Pressure to decide subsides
Austrian Chancellor Werner Faymann dampened expectations at the pre-Christmas summit, expectations which were still being stoked in the summer by EU leaders. At that time, even the German chancellor had said that the December summit would determine the future shape of the eurozone.
Now, according to Faymann, is the time for discussion. "I did not expect that we would agree today on the shape of the European Union for the next 20 years," he said. "But a policy discussion is also important, about how we can better and more closely work together."
Guy Verhofstadt, the former Belgian prime minister and current leader of the liberal faction in the European Parliament, has participated in many EU summits and knows how the discussions play out behind closed doors. "Interest rates on government bonds are now a little less than they were a few months ago - meaning that the pressure on political leaders has subsided," Verhofstadt told DW. "They now think they have more time to solve their problems."
He believes this is a mistake: "The crisis is not over. The crisis is hitting us all very hard, economically, socially and financially," he said.
'The key point is the money'
In fact, any discussions among the leaders of the euro countries always come back to the same question, said Martin Schulz, the president of the European Parliament, who also took part in the discussions.
"It has been the crux of the debate for months: where, when and how will the debt and burdens of the member states be communalized, if at all?," he told reporters in Brussels. "I think that's the core point that we've been circling for some time." An answer to this crucial question is still pending.

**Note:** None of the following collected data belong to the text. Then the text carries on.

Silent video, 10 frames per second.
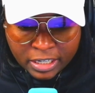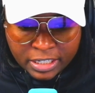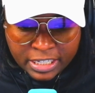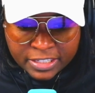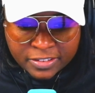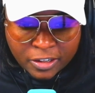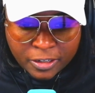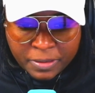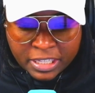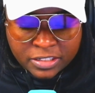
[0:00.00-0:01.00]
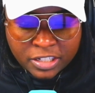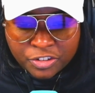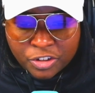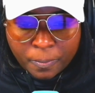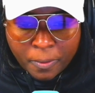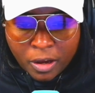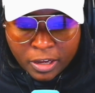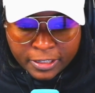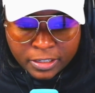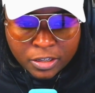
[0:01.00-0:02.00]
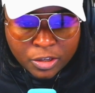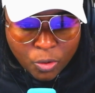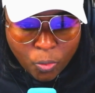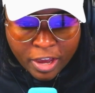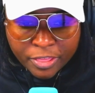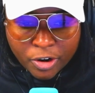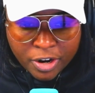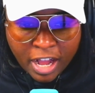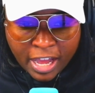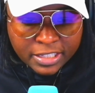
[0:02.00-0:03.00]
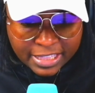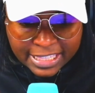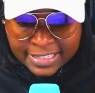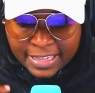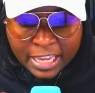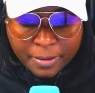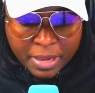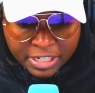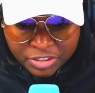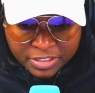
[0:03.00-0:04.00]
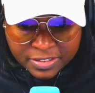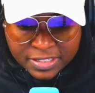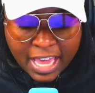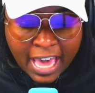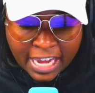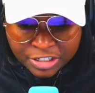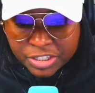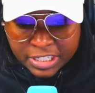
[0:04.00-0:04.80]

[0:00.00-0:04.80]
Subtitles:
is going to be contingent upon whether or not these animations actually get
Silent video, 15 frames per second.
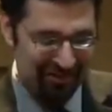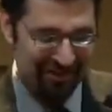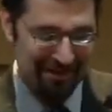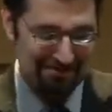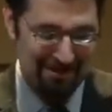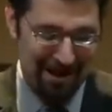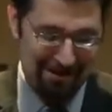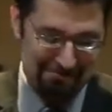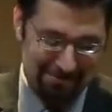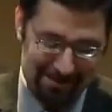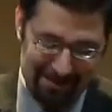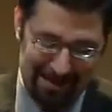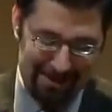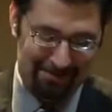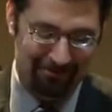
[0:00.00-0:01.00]
thing about
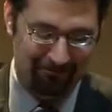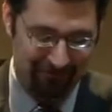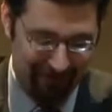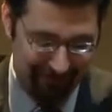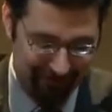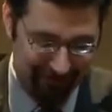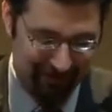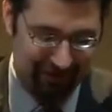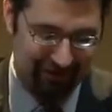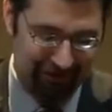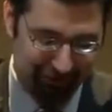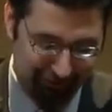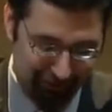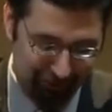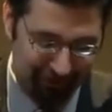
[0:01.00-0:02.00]
me, I'm a very
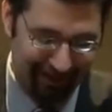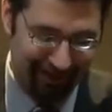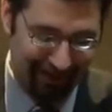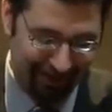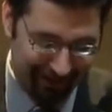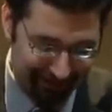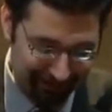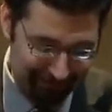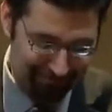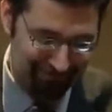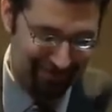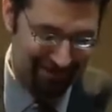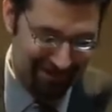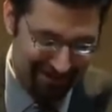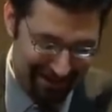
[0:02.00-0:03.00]
honorable guy.
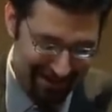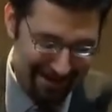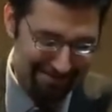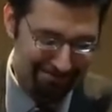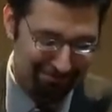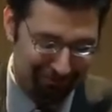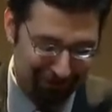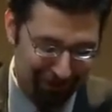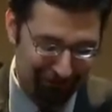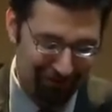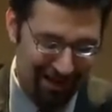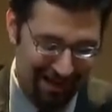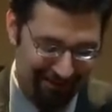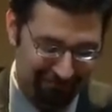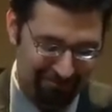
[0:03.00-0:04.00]
I'm
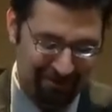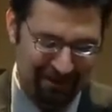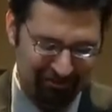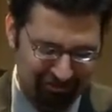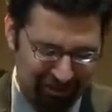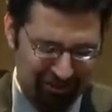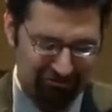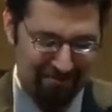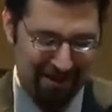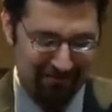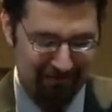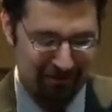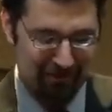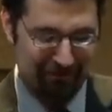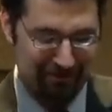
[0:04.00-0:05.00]
pro-life, but I changed my
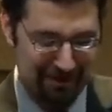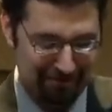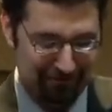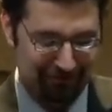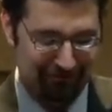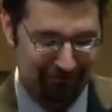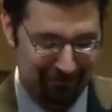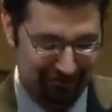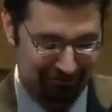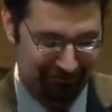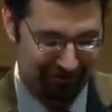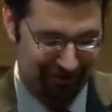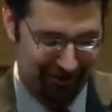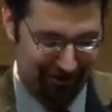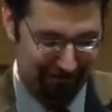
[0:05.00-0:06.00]
view a number of years
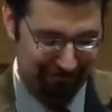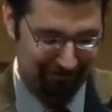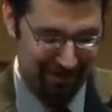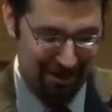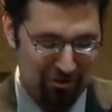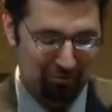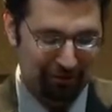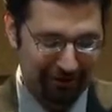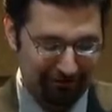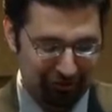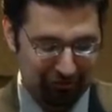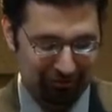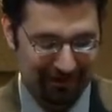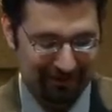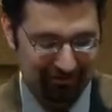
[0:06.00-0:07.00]
ago. One of
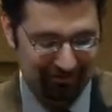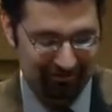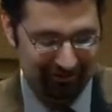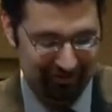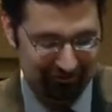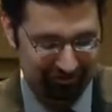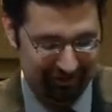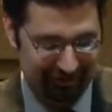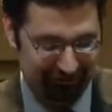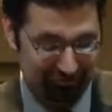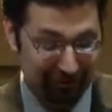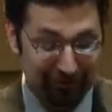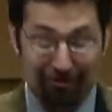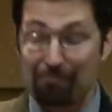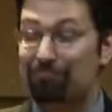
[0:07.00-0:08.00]
the reasons I changed,
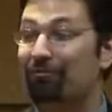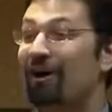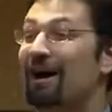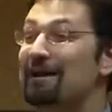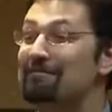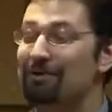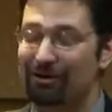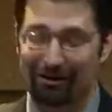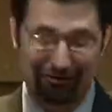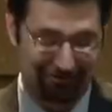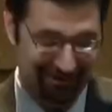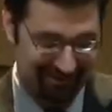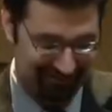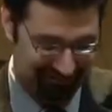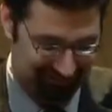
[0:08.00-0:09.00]
one of the primary
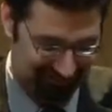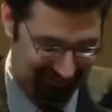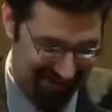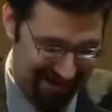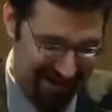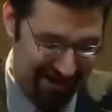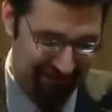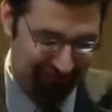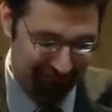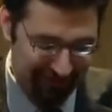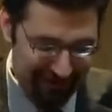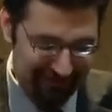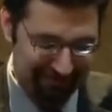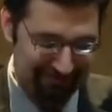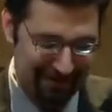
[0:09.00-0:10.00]
reasons, a
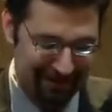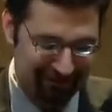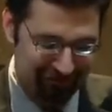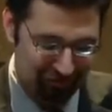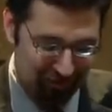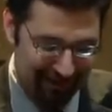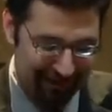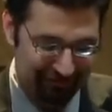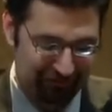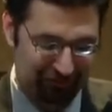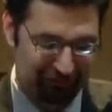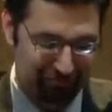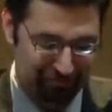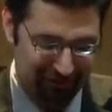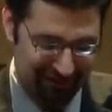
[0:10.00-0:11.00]
friend of mine's wife
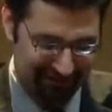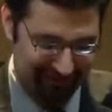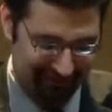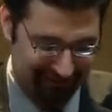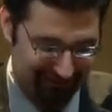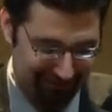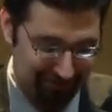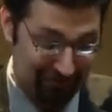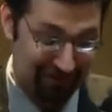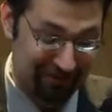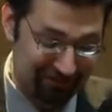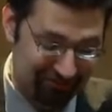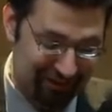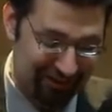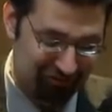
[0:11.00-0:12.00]
was pregnant, in
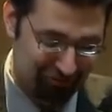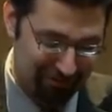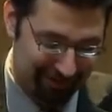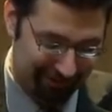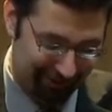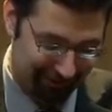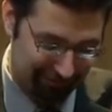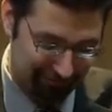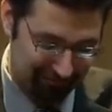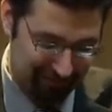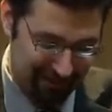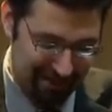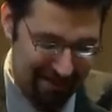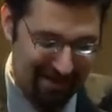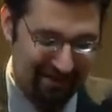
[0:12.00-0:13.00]
this case married.
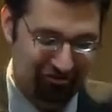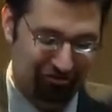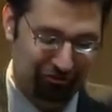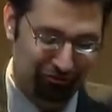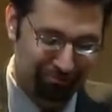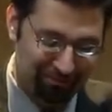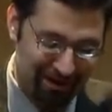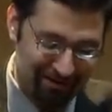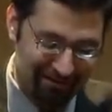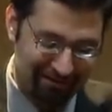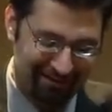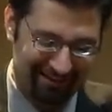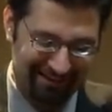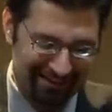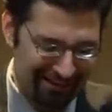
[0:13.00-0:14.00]
She was
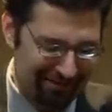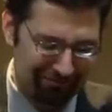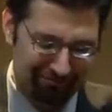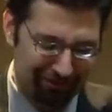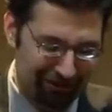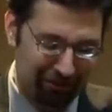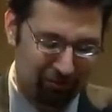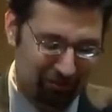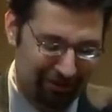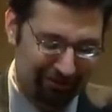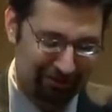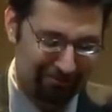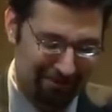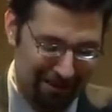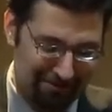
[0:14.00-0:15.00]
pregnant and he didn't really
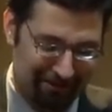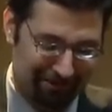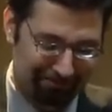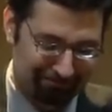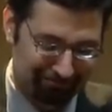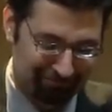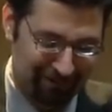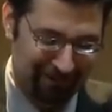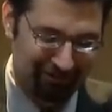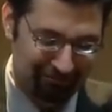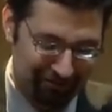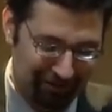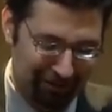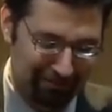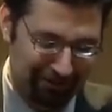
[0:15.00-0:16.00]
want the baby. And he
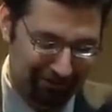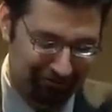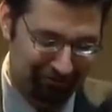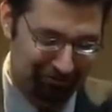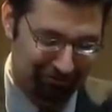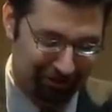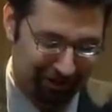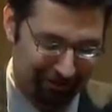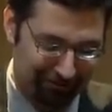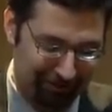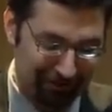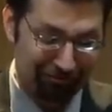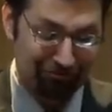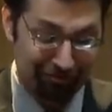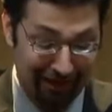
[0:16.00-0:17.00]
was telling me the story.
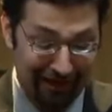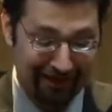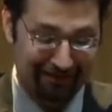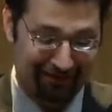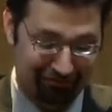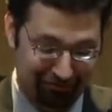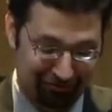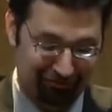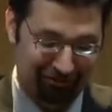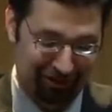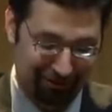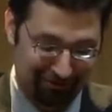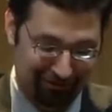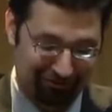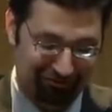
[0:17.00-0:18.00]
He was crying as he was
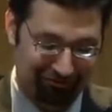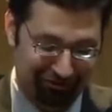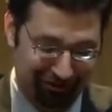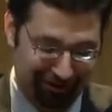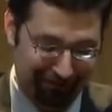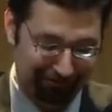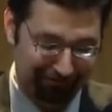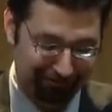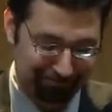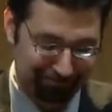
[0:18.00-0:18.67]
telling me the story.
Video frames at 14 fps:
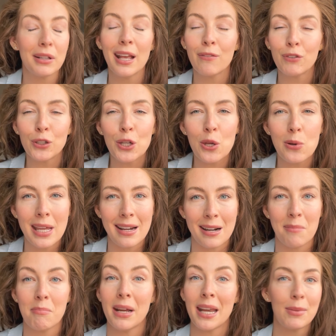If you're new here,
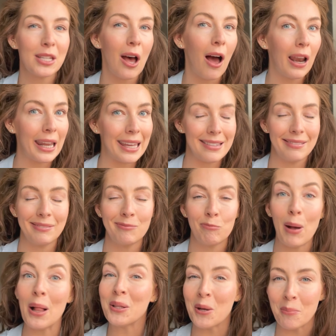my name is Holly.
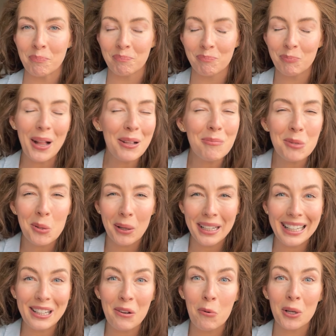Welcome to our
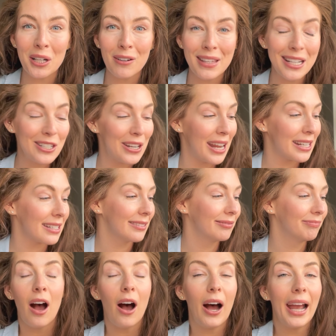little corner of the internet.
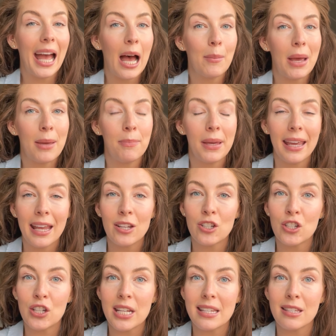I am a
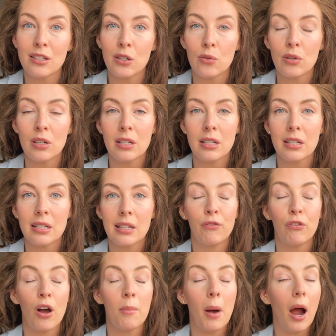PhD student
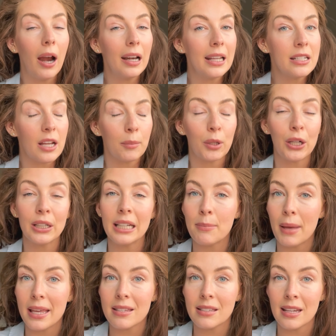from Ireland. I'm currently
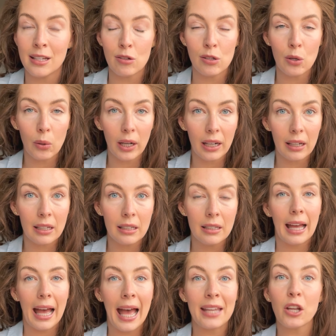based in New York,
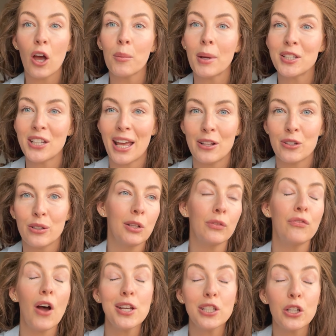and on my channel you'll
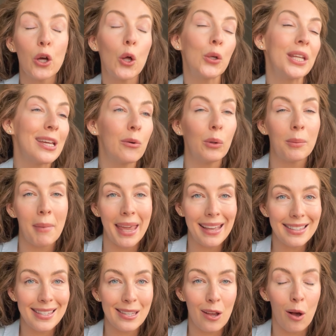find an unequal mix
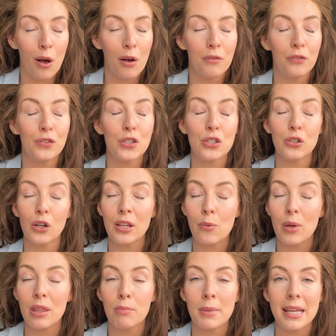of study
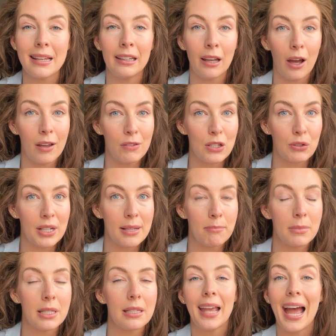with me live
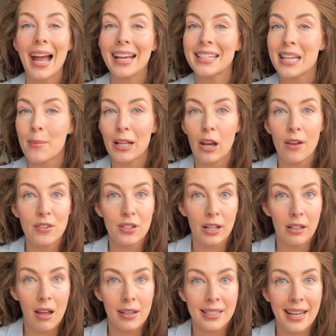streams, academic lifestyle
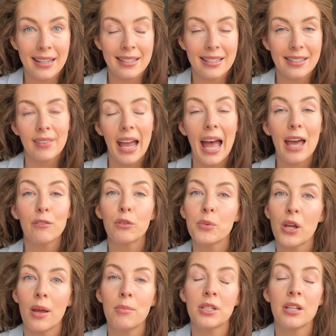content, and from
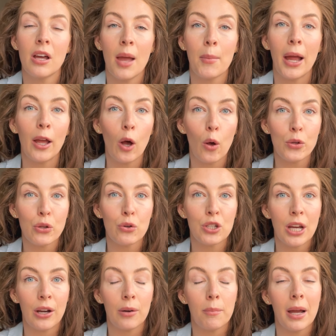time to time I also
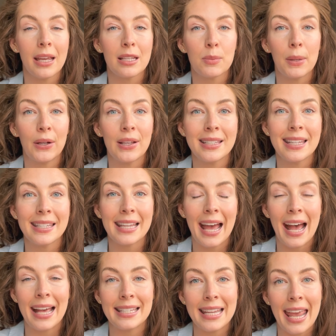share my experiences
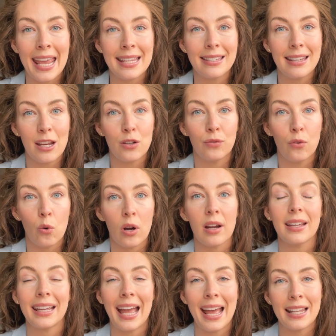as a stage 4
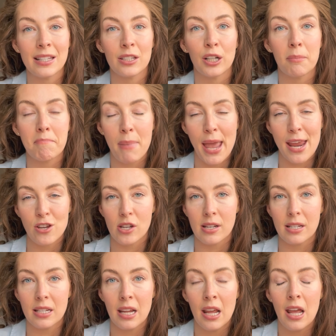cancer
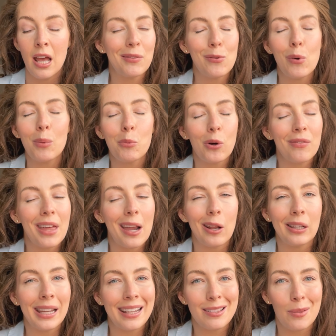patient. If you want more of that, I'll
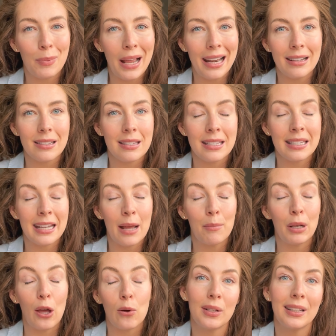link the playlists down
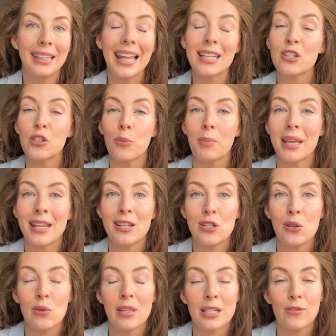below. Let's jump
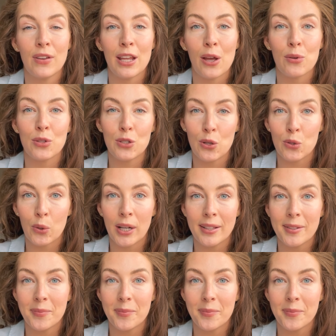into this video's tutorial.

Verhofstadt fears that until the German parliamentary election next September, little will be decided. "The national election calendars still dominate the European agenda," he said. Even the Italian election early in 2013 could have an impact on the timetable for reform in the eurozone.
Berlusconi in Brussels
Most of the leaders meeting in Brussels on Thursday (13.12.2012) were relieved to note that the former Italian prime minister, Silvio Berlusconi, is apparently no longer planning to run in his country's next election. Berlusconi had travelled to the conservative party leaders meeting in the Belgian capital and suggested Thursday that current premier Mario Monti should run for the conservative camp.
Monti, who as an independent has led Italy's reform cabinet for the last year and replaced Berlusconi, has not decided whether he wants to enter the campaign. If he declines, Berlusconi could yet attempt a comeback. The mere announcement of Berlusconi's possible candidacy earlier this week upset the financial markets, resulting in increased interest rates for Italian government bonds.